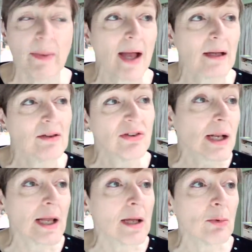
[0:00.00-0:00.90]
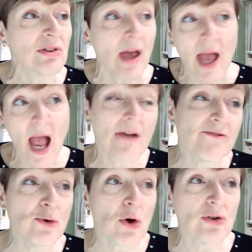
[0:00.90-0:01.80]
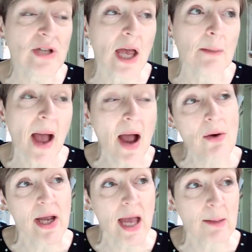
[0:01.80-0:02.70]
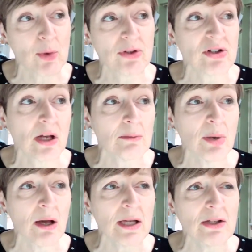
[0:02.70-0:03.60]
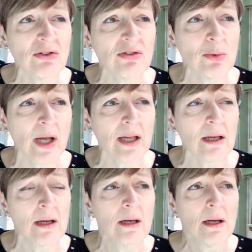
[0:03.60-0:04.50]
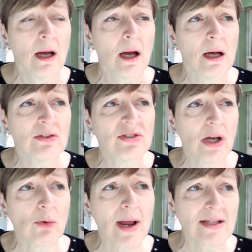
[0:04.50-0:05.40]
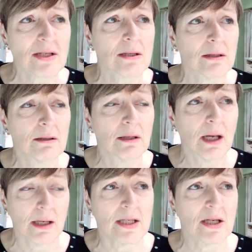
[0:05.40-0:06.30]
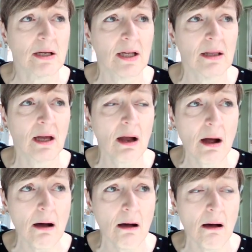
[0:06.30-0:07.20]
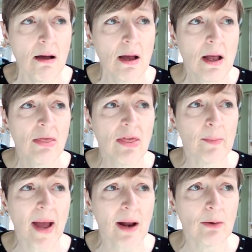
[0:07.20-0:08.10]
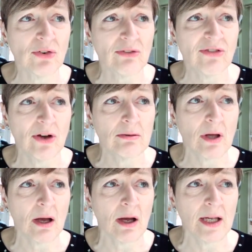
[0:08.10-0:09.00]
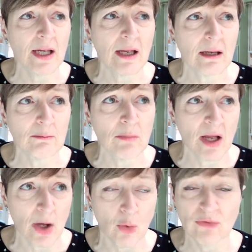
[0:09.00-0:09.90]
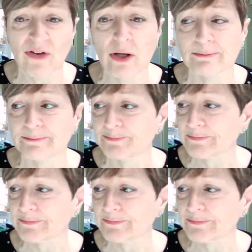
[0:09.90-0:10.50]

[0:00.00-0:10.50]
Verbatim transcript: back, and suddenly it was, have you got a power cable that I can plug into a uh, cigarette lighter in the car that powers the phone that I my old phone?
^^^^
* Task *
Nothing but the lines from the one containing "[0:03.60-0:04.50]" through the last line of the material may appear in the answer, transcribed exactly and with no pictures.

* Output of the task *
[0:03.60-0:04.50]
[0:04.50-0:05.40]
[0:05.40-0:06.30]
[0:06.30-0:07.20]
[0:07.20-0:08.10]
[0:08.10-0:09.00]
[0:09.00-0:09.90]
[0:09.90-0:10.50]

[0:00.00-0:10.50]
Verbatim transcript: back, and suddenly it was, have you got a power cable that I can plug into a uh, cigarette lighter in the car that powers the phone that I my old phone?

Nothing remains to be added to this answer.